Details
-
Improvement
-
Status: Closed
-
Minor
-
Resolution: Fixed
-
None
-
None
-
New
Description
When MultiTermQuery is used (via one of its subclasses, eg
WildcardQuery, PrefixQuery, FuzzyQuery, etc.), you can ask it to use
"constant score mode", which pre-builds a filter and then wraps that
filter as a ConstantScoreQuery.
If you don't set that, it instead builds a [potentially massive]
BooleanQuery with one SHOULD clause per term.
There are some limitations of this approach:
- The scores returned by the BooleanQuery are often quite
meaningless to the app, so, one should be able to use a
BooleanQuery yet get constant scores back. (Though I vaguely
remember at least one example someone raised where the scores were
useful...).
- The resulting BooleanQuery can easily have too many clauses,
throwing an extremely confusing exception to newish users.
- It'd be better to have the freedom to pick "build filter up front"

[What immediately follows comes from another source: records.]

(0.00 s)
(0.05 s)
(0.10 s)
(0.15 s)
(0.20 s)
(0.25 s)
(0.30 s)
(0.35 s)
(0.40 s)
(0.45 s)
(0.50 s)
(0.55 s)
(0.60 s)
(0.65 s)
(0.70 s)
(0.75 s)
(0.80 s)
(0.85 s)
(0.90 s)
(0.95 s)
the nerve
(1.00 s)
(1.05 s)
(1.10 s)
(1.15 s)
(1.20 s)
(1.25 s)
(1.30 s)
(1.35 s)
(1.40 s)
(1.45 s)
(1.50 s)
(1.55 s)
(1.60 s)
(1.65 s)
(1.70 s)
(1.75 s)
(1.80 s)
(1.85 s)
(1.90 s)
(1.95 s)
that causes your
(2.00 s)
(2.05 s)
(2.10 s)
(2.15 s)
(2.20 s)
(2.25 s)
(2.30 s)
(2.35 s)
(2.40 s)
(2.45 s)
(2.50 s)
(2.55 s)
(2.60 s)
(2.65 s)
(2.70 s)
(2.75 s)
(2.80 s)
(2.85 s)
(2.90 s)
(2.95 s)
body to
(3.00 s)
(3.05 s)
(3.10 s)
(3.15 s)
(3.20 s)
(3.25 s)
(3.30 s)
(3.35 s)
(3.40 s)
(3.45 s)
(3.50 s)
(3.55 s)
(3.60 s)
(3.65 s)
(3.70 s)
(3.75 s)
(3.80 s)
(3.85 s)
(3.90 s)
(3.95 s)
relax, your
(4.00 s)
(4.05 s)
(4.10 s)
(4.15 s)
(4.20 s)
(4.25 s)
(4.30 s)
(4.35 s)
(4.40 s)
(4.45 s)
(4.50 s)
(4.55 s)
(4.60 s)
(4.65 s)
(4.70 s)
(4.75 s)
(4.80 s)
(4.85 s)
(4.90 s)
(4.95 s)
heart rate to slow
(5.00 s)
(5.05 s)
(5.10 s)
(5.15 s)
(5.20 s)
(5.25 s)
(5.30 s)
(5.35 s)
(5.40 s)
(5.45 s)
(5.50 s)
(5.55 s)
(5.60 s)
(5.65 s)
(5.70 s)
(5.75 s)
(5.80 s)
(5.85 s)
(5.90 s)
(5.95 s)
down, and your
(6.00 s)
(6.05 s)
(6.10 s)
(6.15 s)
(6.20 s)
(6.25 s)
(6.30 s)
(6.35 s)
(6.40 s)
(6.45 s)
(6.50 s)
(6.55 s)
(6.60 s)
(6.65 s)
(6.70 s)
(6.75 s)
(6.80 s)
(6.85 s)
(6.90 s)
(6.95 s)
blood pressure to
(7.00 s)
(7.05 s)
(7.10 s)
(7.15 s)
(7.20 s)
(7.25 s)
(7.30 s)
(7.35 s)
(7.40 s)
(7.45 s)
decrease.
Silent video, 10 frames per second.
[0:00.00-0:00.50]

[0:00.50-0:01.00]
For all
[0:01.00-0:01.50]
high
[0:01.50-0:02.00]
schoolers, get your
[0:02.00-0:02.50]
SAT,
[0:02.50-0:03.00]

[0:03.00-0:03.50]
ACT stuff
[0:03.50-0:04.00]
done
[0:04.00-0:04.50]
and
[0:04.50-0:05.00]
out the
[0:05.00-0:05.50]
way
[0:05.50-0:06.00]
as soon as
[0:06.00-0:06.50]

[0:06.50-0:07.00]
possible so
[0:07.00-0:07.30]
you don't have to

vs "build massive BooleanQuery", when constant scoring is enabled,
because they have different performance tradeoffs.
- In constant score mode, an OpenBitSet is always used, yet for
sparse bit sets this does not give good performance.
I think we could address these issues by giving BooleanQuery a
constant score mode, then empower MultiTermQuery (when in constant
score mode) to pick & choose whether to use BooleanQuery vs up-front
filter, and finally empower MultiTermQuery to pick the best (sparse vs
dense) bit set impl.